- [DATASET CONTENT]

'''

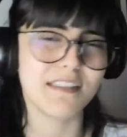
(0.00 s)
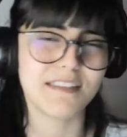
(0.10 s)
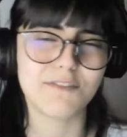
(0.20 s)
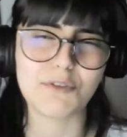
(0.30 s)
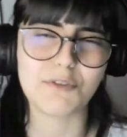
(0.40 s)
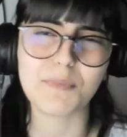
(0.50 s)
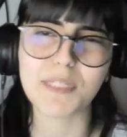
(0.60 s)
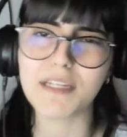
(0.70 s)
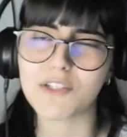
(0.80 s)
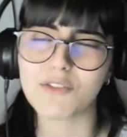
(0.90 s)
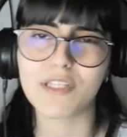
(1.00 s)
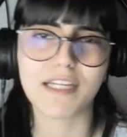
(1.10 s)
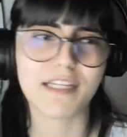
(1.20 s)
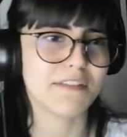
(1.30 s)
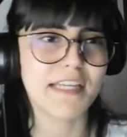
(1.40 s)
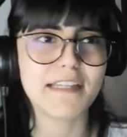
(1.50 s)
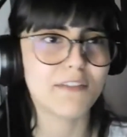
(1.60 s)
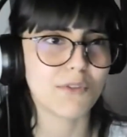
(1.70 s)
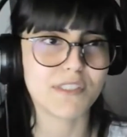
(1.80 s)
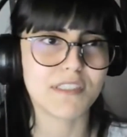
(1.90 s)
And for me, I don't like a
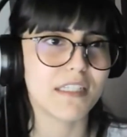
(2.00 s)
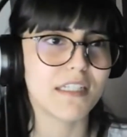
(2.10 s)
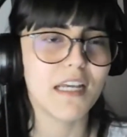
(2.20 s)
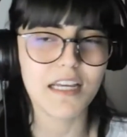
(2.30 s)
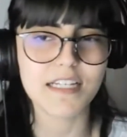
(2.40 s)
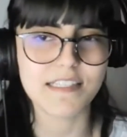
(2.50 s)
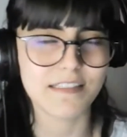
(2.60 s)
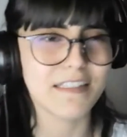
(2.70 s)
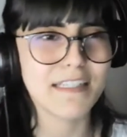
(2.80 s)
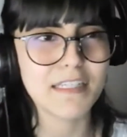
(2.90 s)
daily routine. It's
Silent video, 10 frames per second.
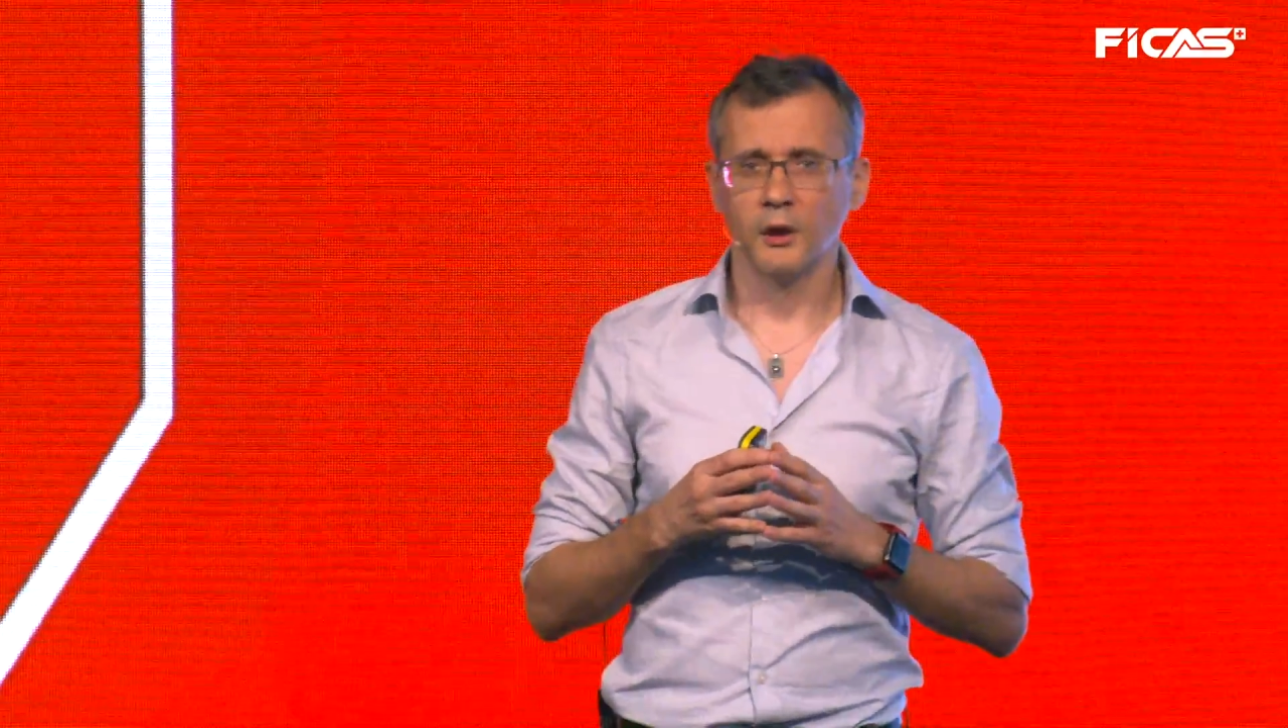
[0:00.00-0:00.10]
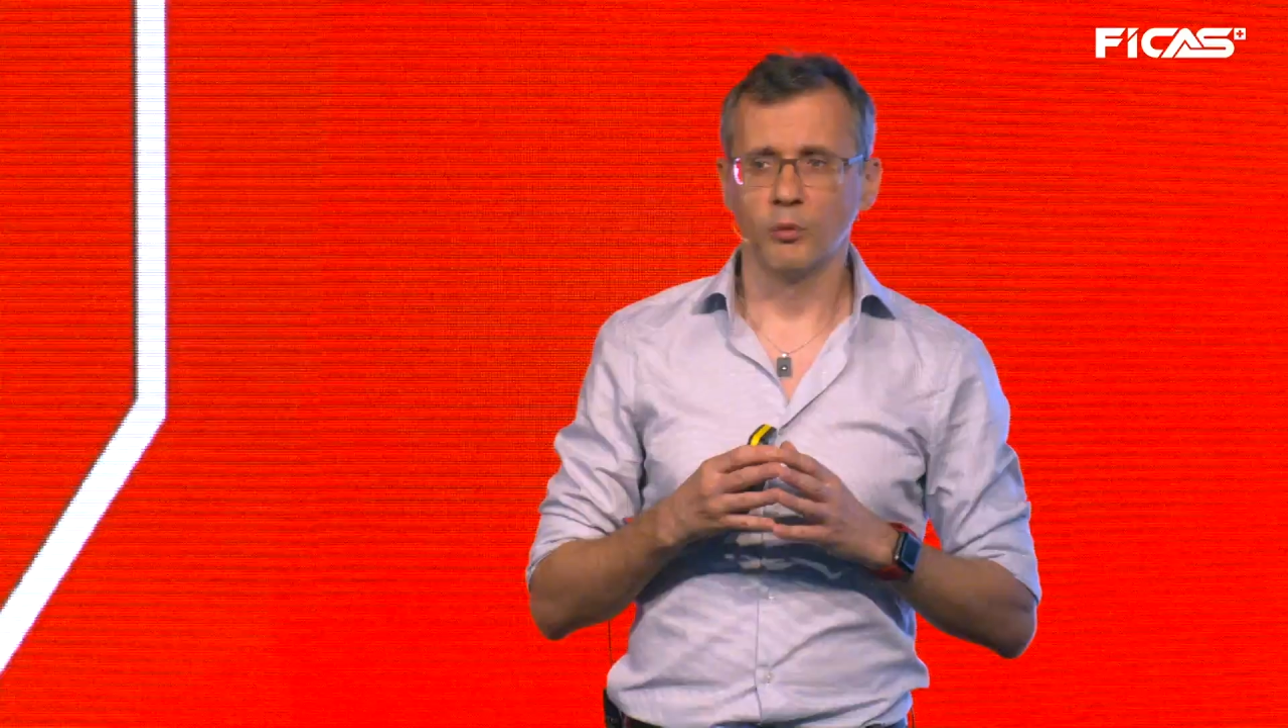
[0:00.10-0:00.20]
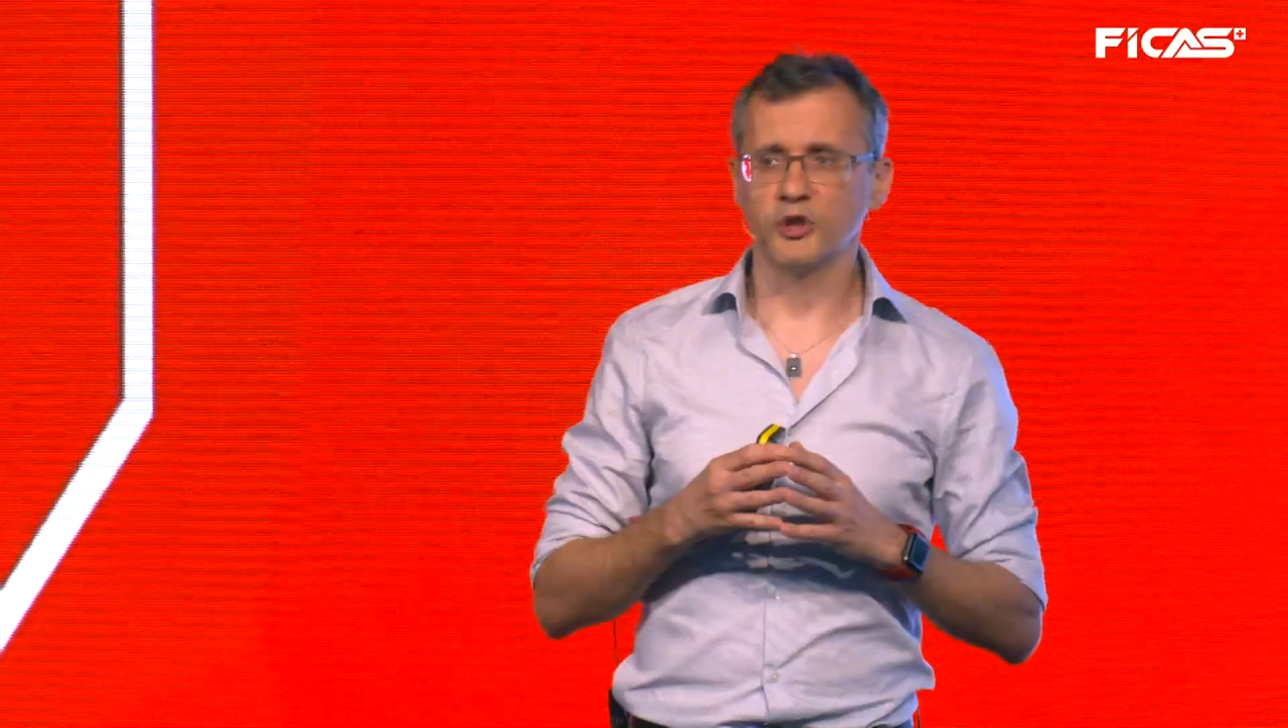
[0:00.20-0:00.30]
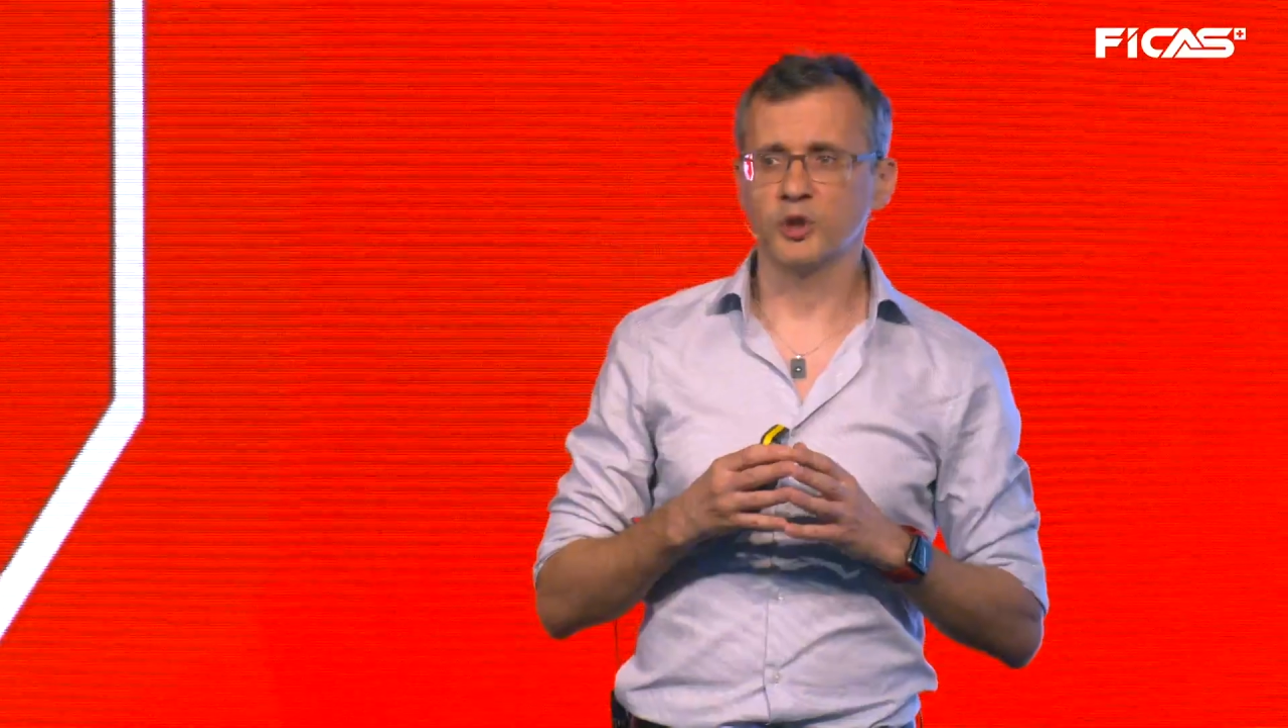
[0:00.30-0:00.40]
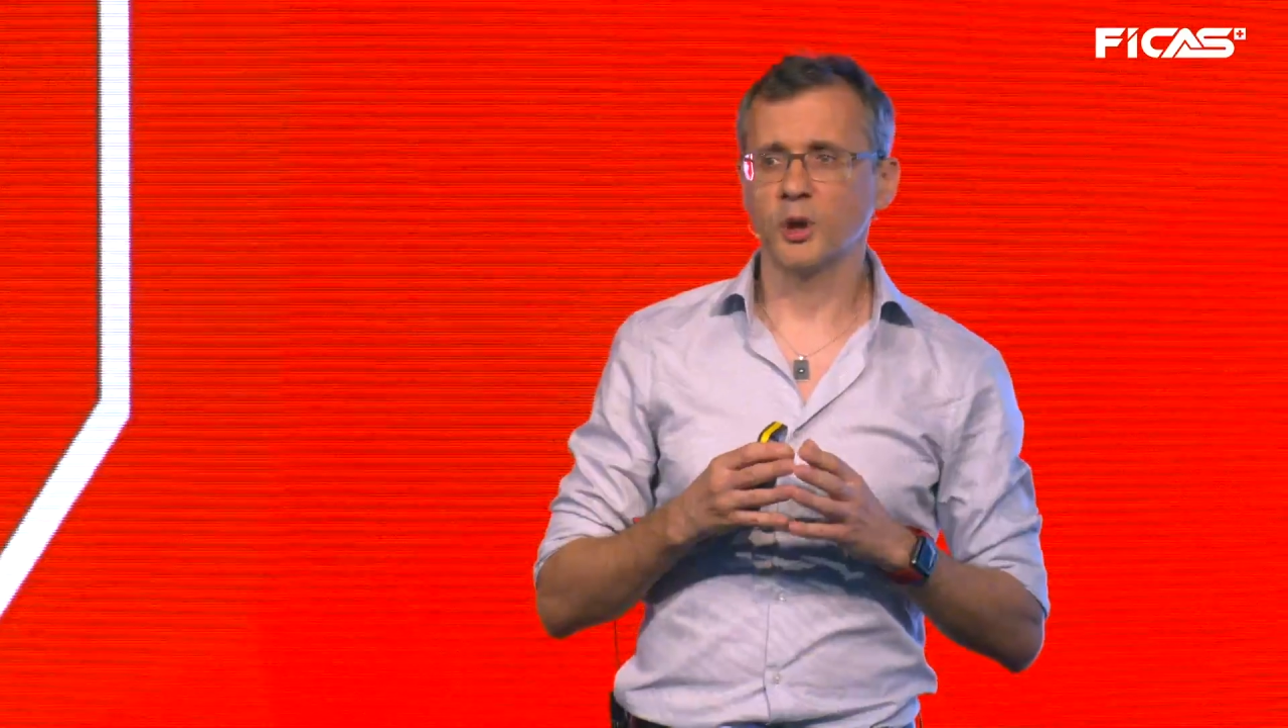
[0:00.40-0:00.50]

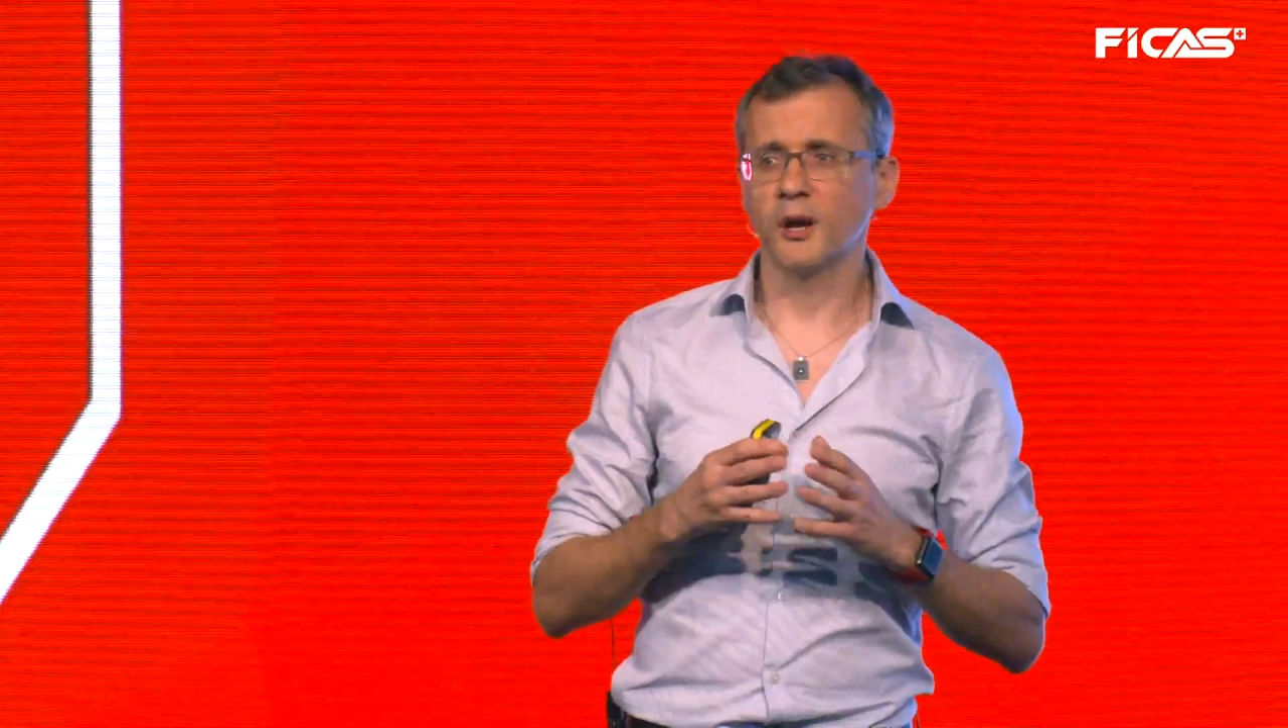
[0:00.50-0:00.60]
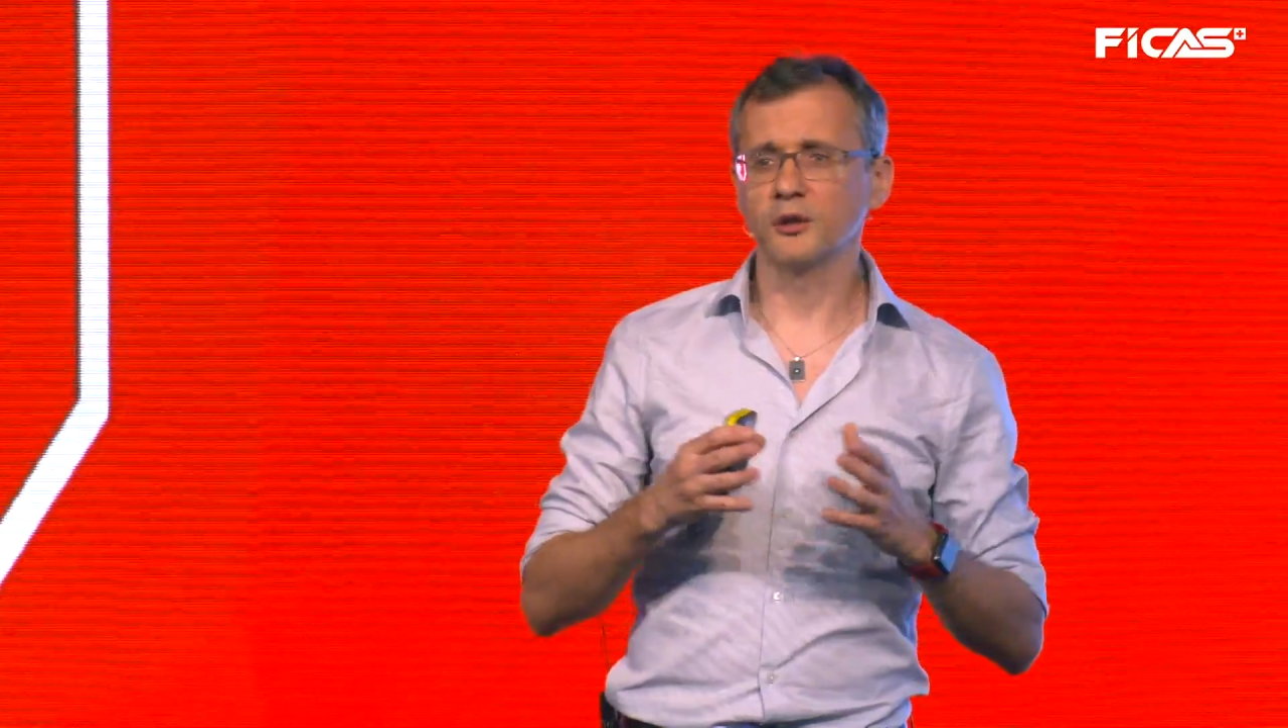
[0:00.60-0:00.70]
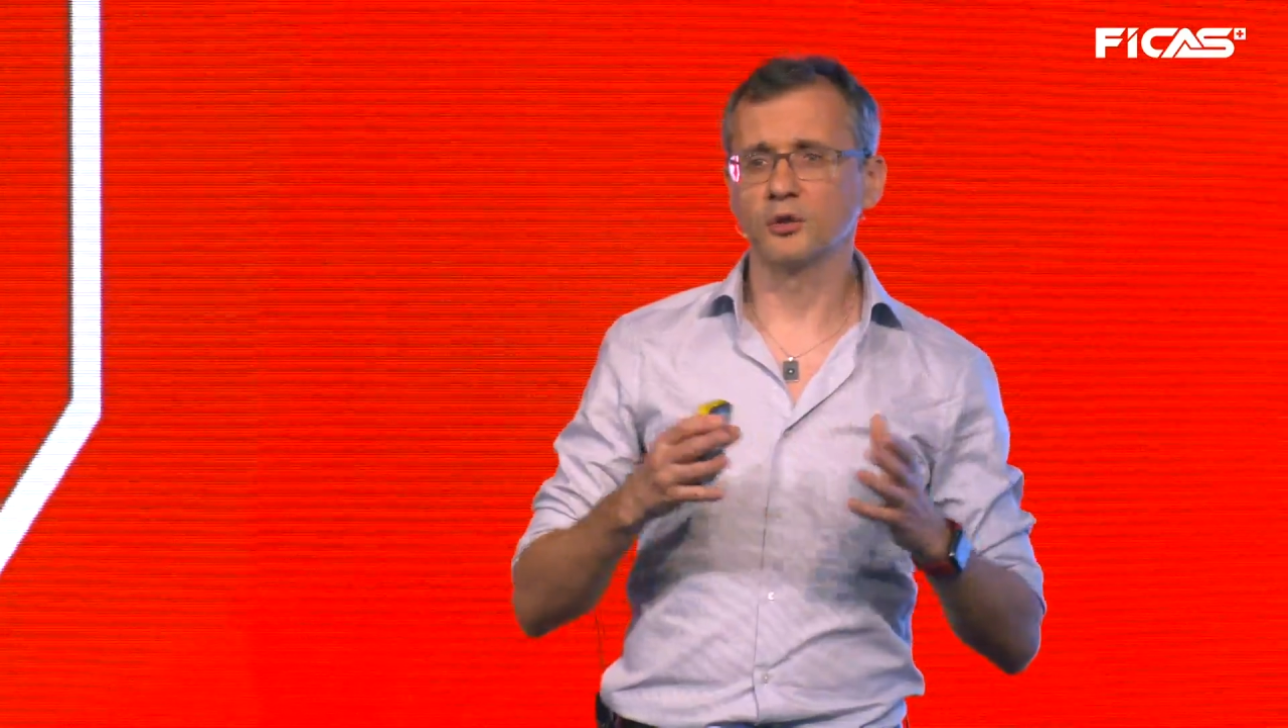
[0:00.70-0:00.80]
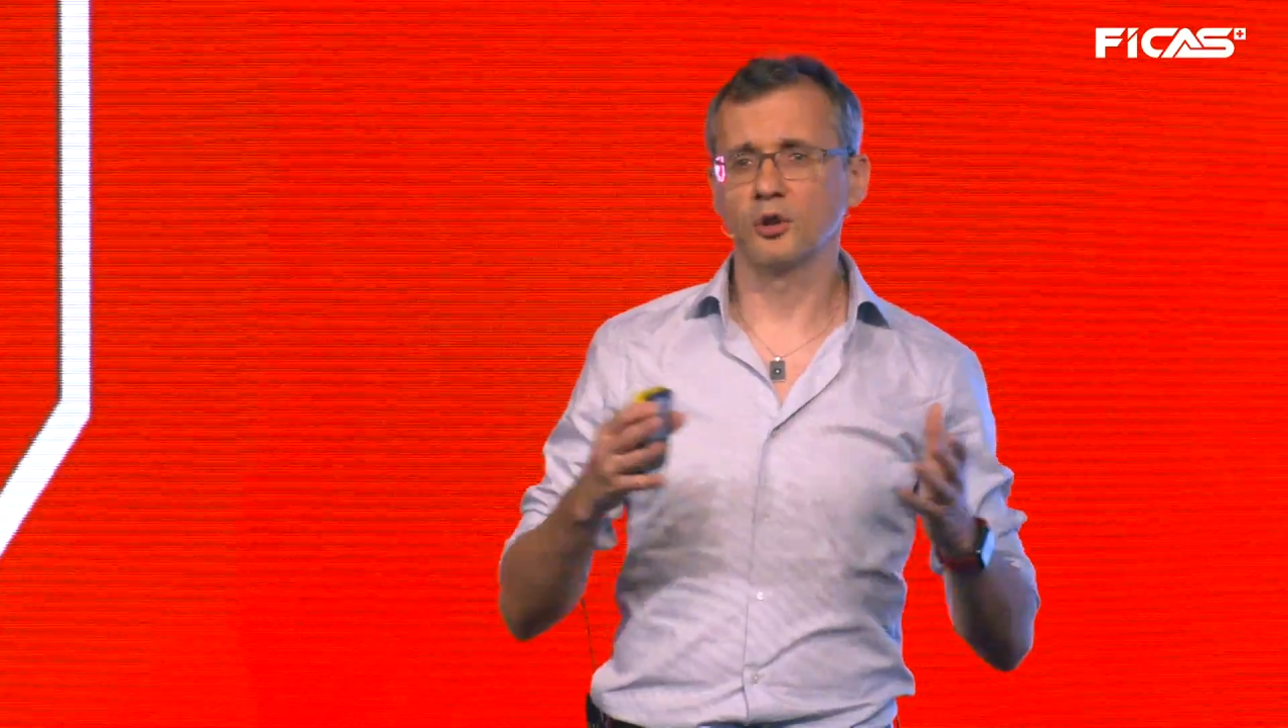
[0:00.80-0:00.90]
We try to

'''

- [YOUR ASSIGNMENT] Everything from the line containing "[0:00.10-0:00.20]" through the last line of the entries must be repeated verbatim, except pictures.

- [WRITTEN ANSWER]
[0:00.10-0:00.20]
[0:00.20-0:00.30]
[0:00.30-0:00.40]
[0:00.40-0:00.50]

[0:00.50-0:00.60]
[0:00.60-0:00.70]
[0:00.70-0:00.80]
[0:00.80-0:00.90]
We try to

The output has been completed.